§ **Stored data**:

▬▬▬

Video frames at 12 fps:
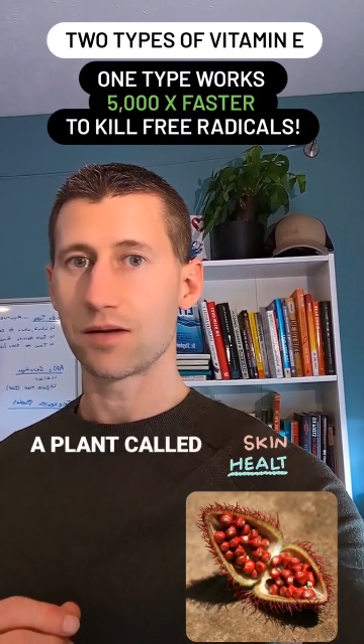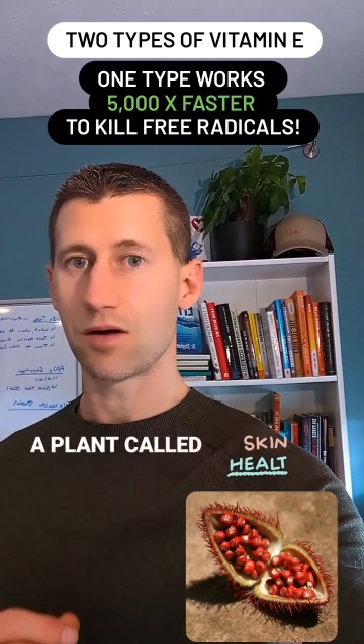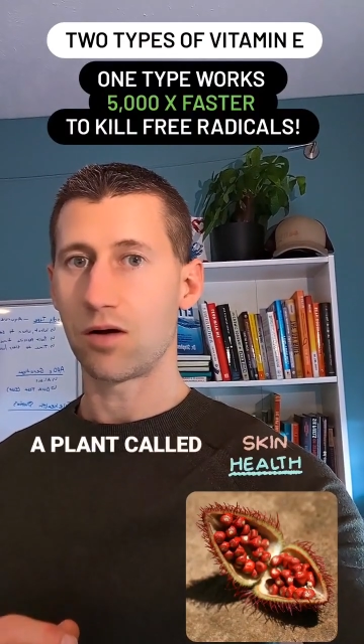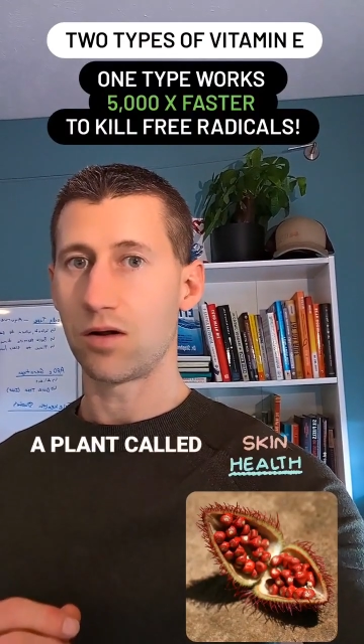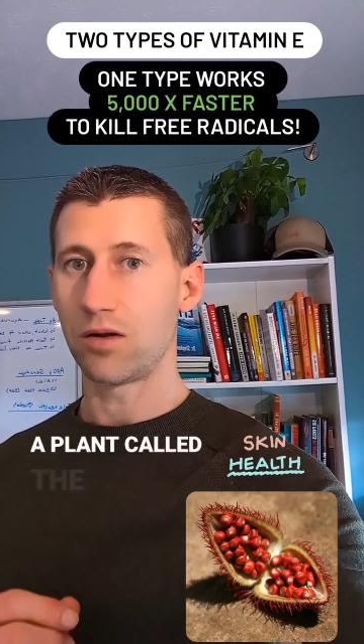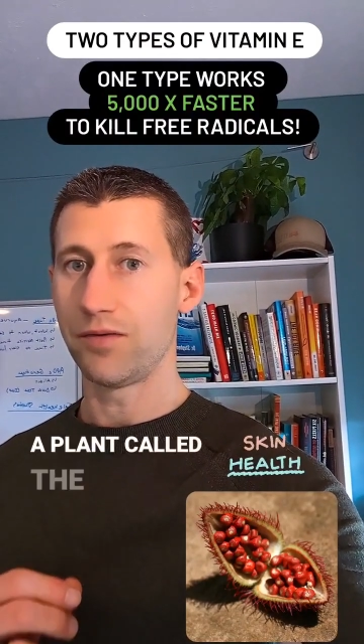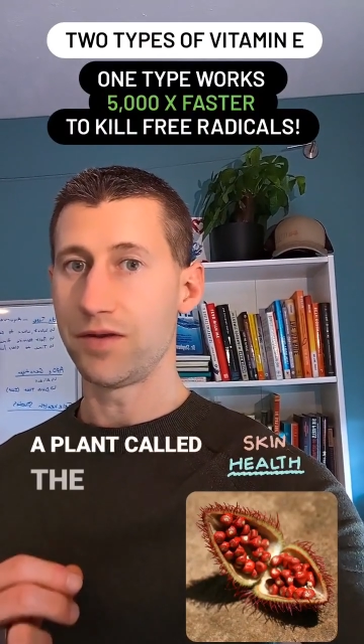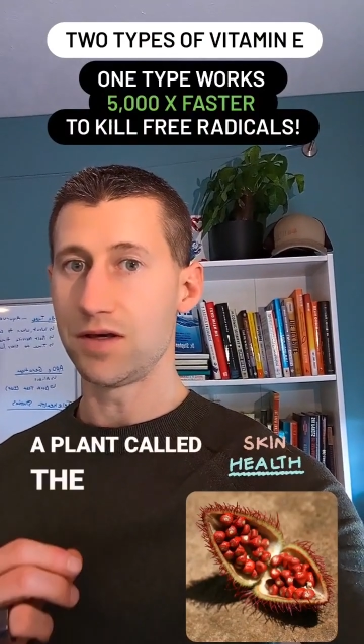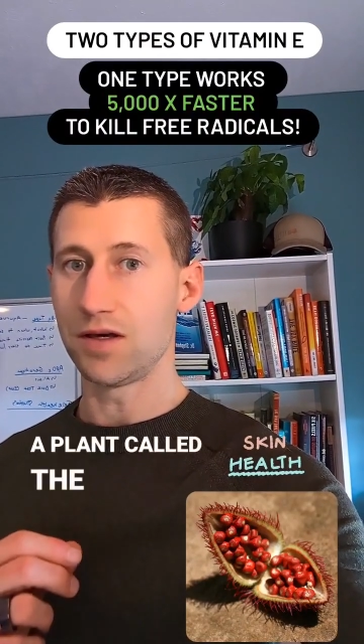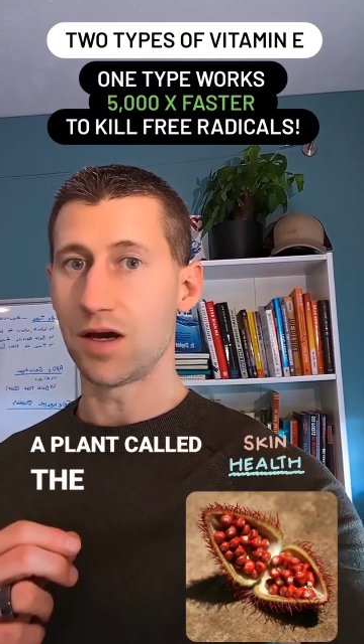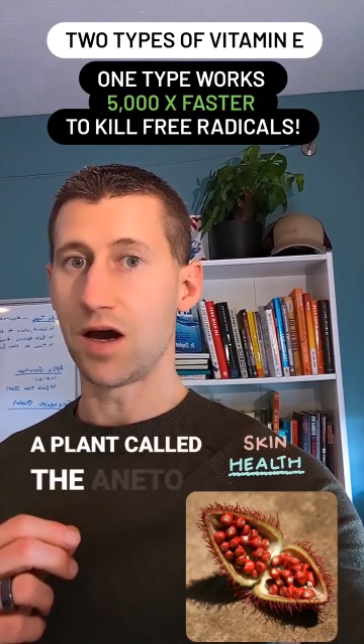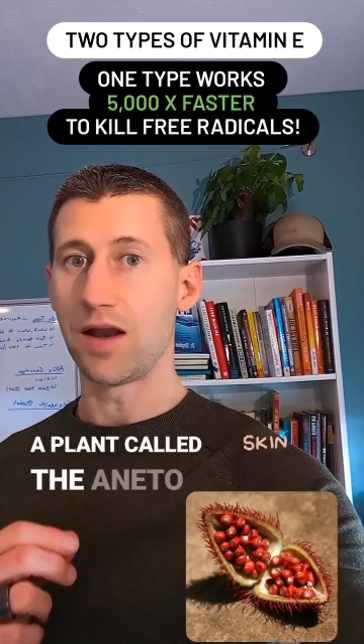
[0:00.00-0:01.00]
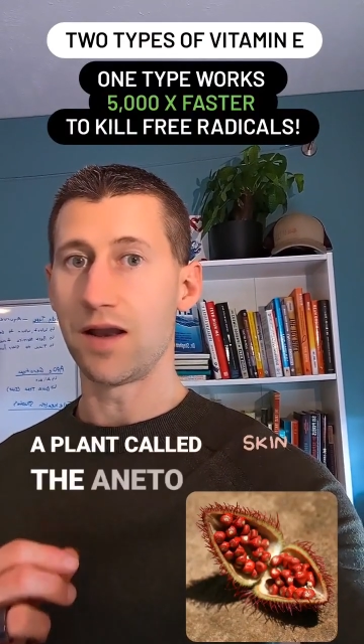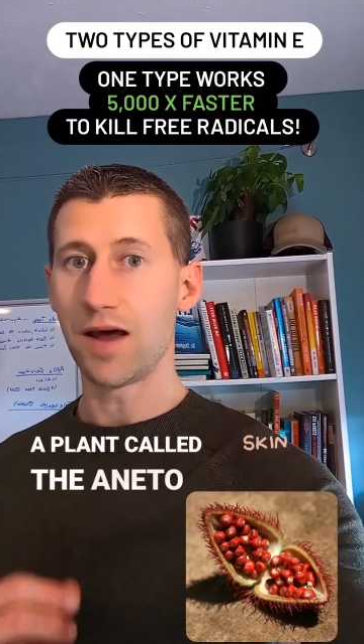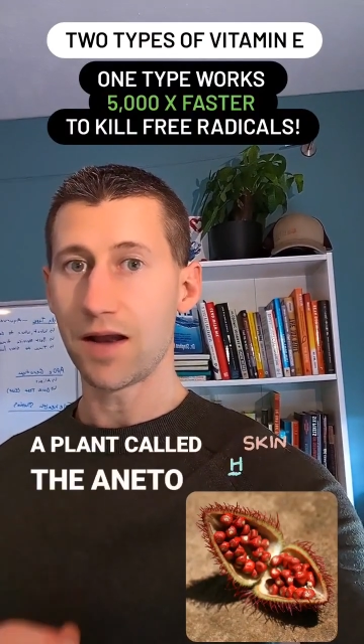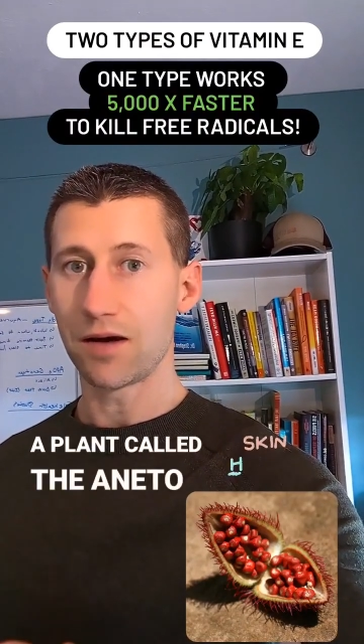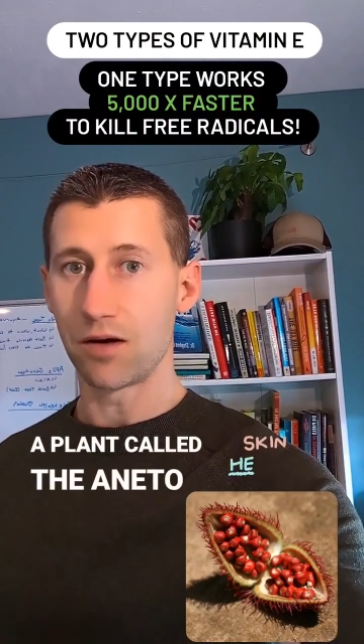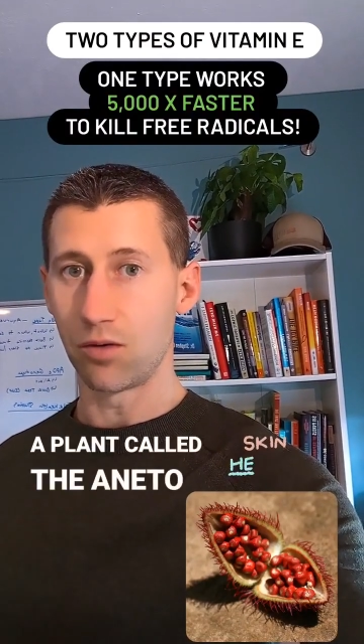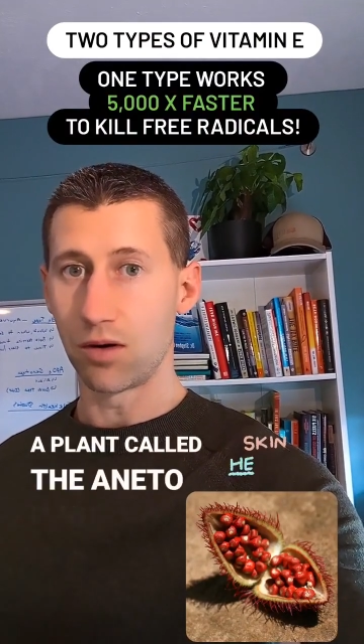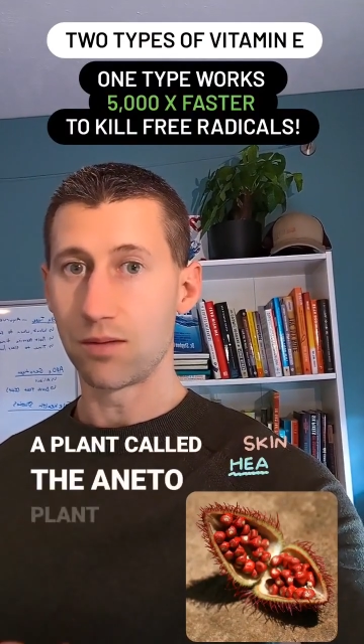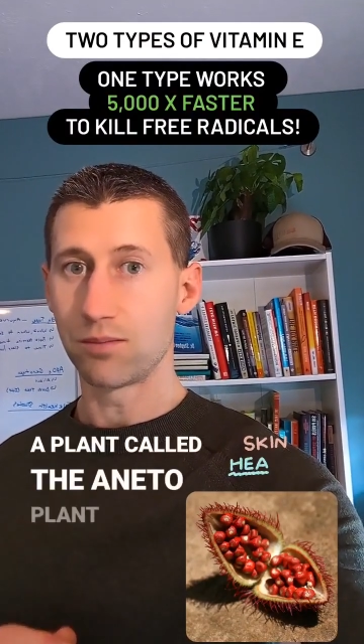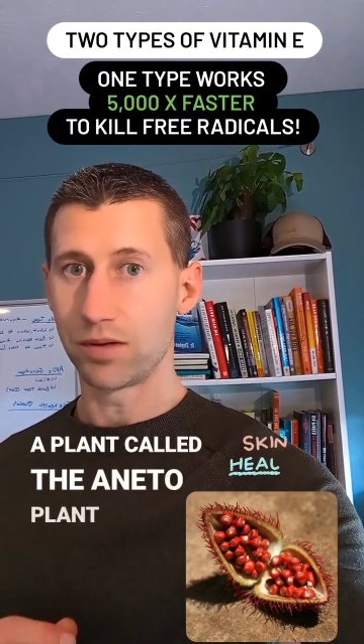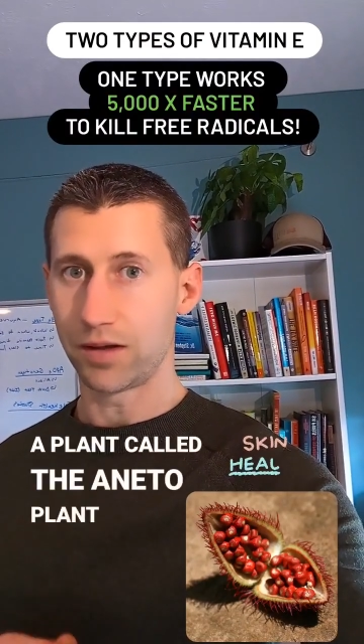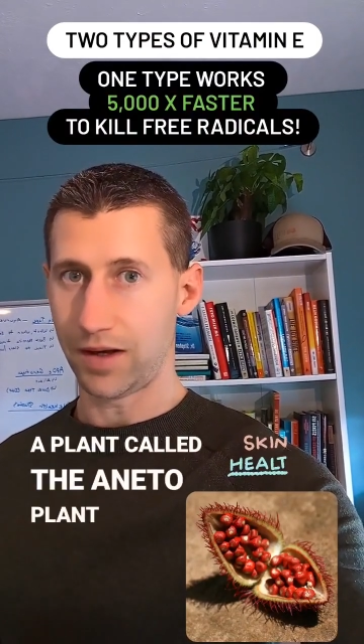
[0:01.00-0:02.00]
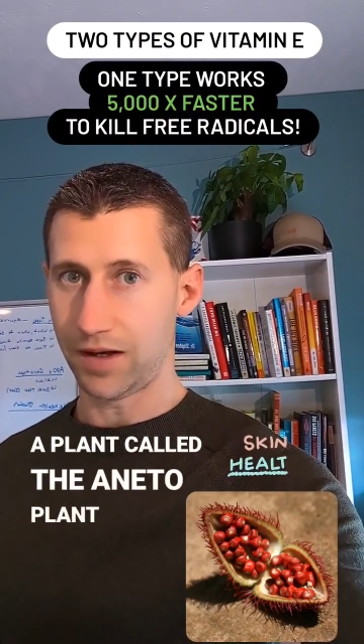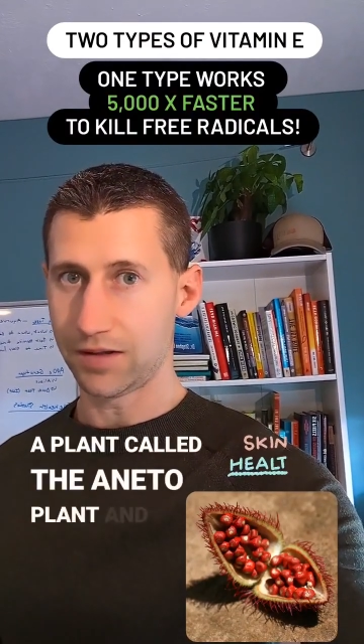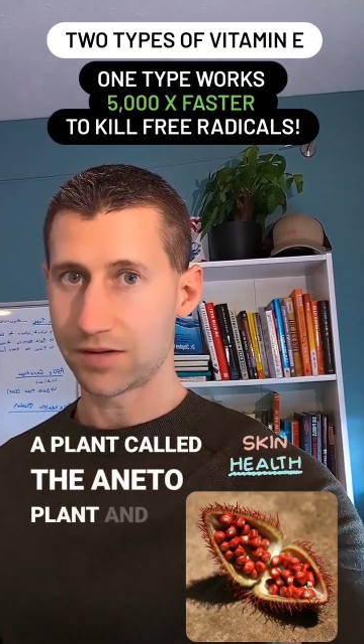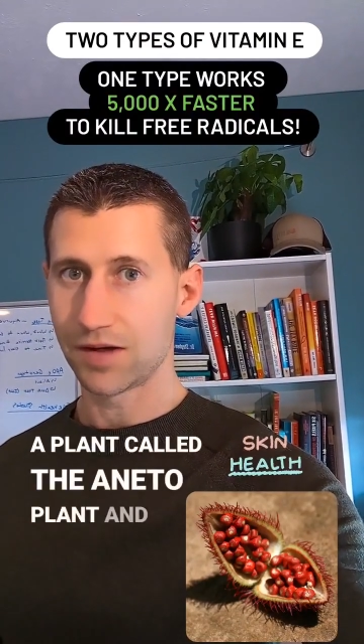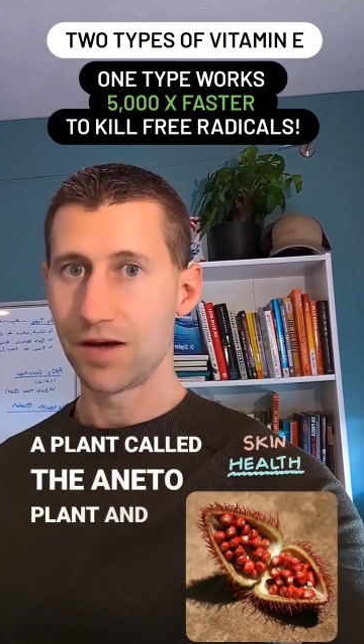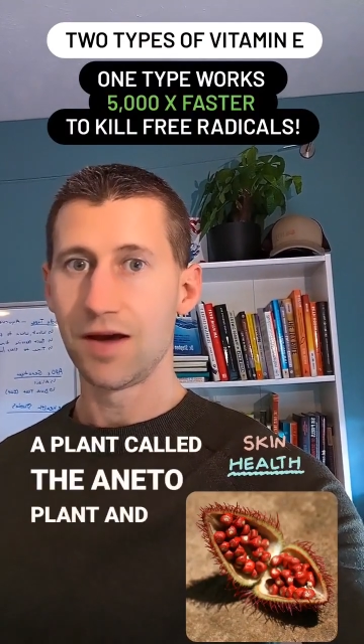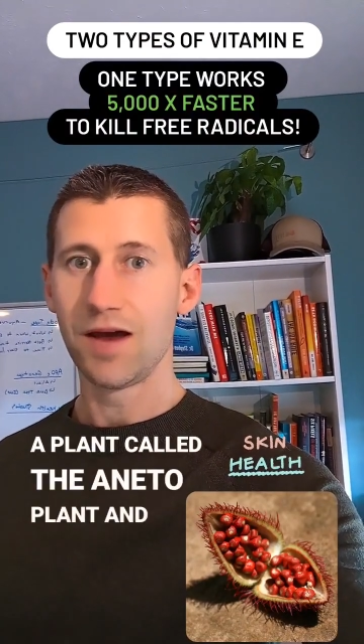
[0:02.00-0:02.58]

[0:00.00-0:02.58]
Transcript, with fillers: called the annatto plant,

▬▬▬

§ **Exercise aim**: Please output the lines from the line that contains "[0:00.00-0:01.00]" through the end of the records, both ends included, exactly and with no pictures.

§ **Response**:
[0:00.00-0:01.00]
[0:01.00-0:02.00]
[0:02.00-0:02.58]

[0:00.00-0:02.58]
Transcript, with fillers: called the annatto plant,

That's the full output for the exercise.